IBM Makes Smart Linux Move with Chiphopper
- By Linda L. Briggs
IBM again showed that it is nothing if not savvy when it comes to Linux with its recent Linuxworld announcement of Chiphopper. The program, also called the IBM eServer Application Server Advantage for Linux, is a package of support and testing tools to help ISVs port x86 Linux applications to IBM architecture.
IBM made the announcement in collaboration with Linux business partners Novell and Red Hat at Linuxworld in February.
Research director Rob Kidd of The Sagueza Group called the initiative "a no-brainer" for developers to take part in. "This is well-positioned by IBM," Kidd said. "The developer, with fairly little effort, gets a whole [new] market."
In particular, he said, ISVs with mainframe packages or applications running on the Sun Solaris platform should be interested. "If I'm a Sun Solaris developer and I understand that my customer base is declining...I need to be hedging my bet."
The Chiphopper package, named for its ability to allow applications to hop across various chips, is a free offering, available immediately worldwide. It provides tools and support to help ISVs take existing Linux applications on Intel (or AMD) platforms, and test, port, and support them across all IBM systems. That includes the iSeries, zSeries, xSeries, and IBM's OpenPower line of Linux-based servers.
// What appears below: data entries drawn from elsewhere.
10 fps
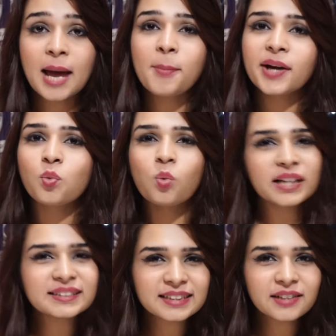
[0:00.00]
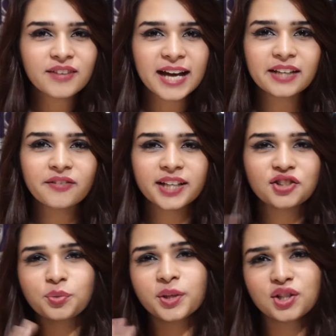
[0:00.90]
But once in a while, when I
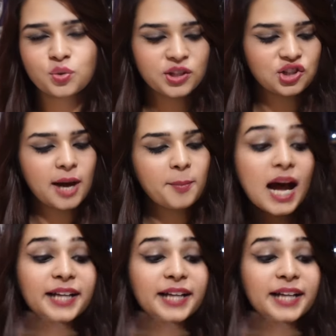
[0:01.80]
just want to switch up,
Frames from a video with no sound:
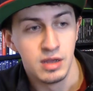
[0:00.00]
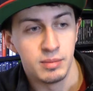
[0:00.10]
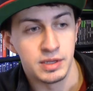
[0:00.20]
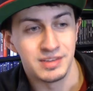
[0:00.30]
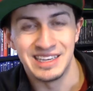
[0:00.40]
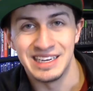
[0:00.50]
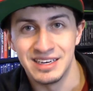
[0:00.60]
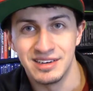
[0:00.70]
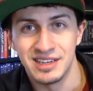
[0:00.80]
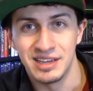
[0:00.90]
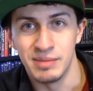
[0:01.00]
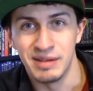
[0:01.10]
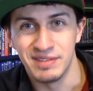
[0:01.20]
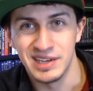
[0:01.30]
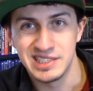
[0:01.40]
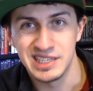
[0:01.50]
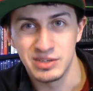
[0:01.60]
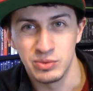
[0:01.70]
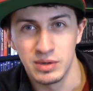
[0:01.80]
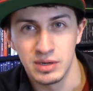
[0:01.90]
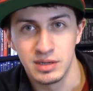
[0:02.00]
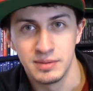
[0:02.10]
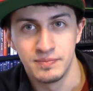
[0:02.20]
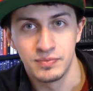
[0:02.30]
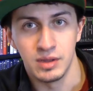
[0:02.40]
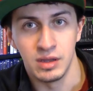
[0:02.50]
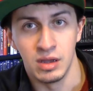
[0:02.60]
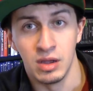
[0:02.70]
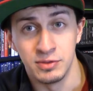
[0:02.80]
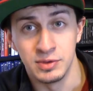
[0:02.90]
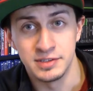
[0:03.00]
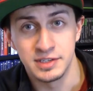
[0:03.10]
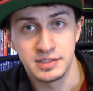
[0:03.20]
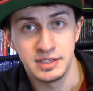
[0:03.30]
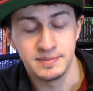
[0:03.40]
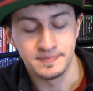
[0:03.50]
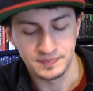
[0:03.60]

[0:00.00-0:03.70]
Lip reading: because I need it to get my fight stick to work on 360.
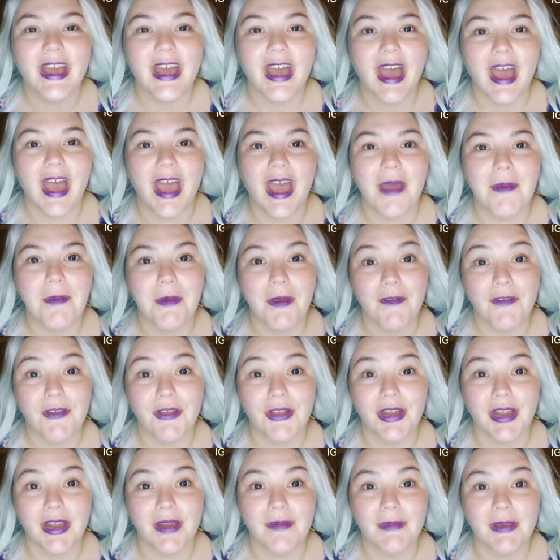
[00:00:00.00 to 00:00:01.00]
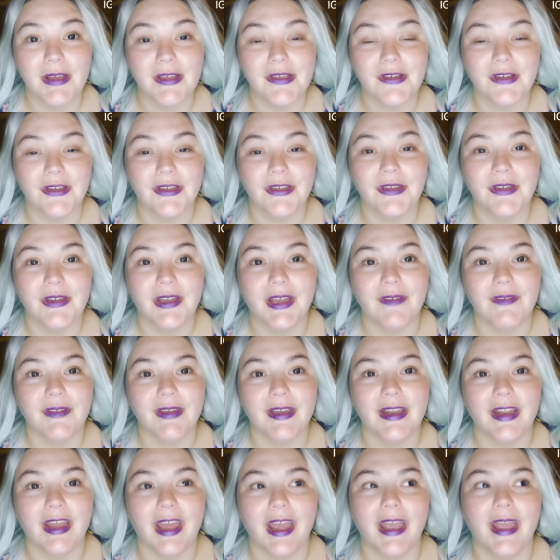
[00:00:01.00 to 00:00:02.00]
If you did, make sure you give
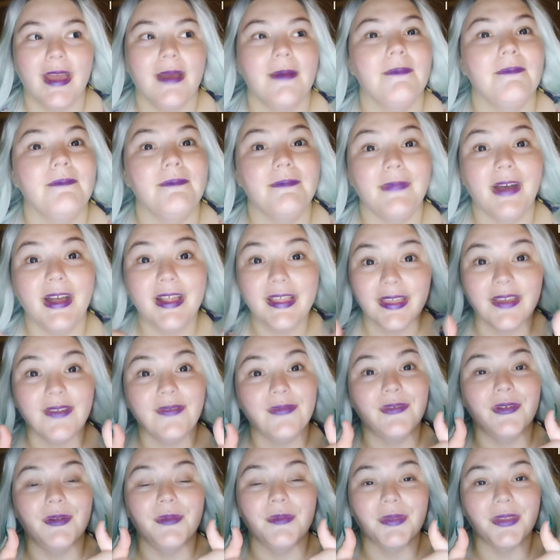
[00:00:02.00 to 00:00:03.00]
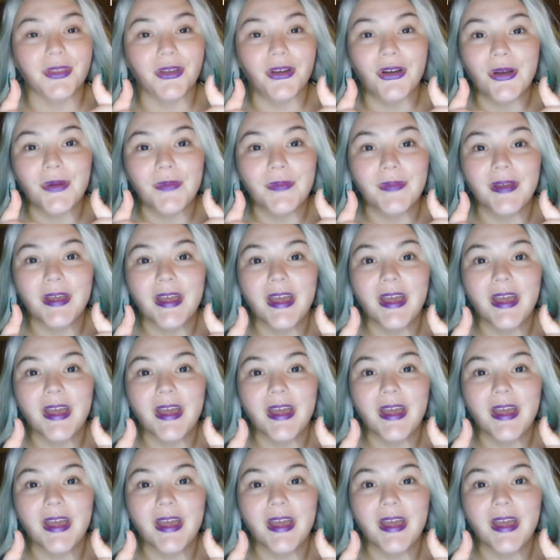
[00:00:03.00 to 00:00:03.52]
it a massive thumbs up,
For ISVs who choose to participate, Chiphopper includes benefits such as access to a source code testing tool that examines the application for portability, along with expert advice from IBM, a certification program, and access to IBM testing centers worldwide running platforms such as the zSeries mainframe.
Chiphopper will support applications written either directly to the operating system, and those written to middleware.
The initiative is well planned, Kidd said, because it offers benefits to two key groups: customers, who may be running heterogeneous environments and therefore welcome an application that works across platforms; and developers and ISVs, who naturally want to offer their applications on as many platforms as possible.
Combined with other IBM moves in the marketplace, Kidd said, such as opening a large body of patents to open source, Chiphopper contributes to a certain momentum from IBM. "The nice thing about IBM," he says, "is that...they've successfully managed to figure out how to implement an effective strategy in the Linux environment."
With Chiphopper, Kidd says, IBM is "taking potshots at everybody in the market [running] Linux on Intel. They're taking a direct shot at Sun, and a direct shot at Microsoft."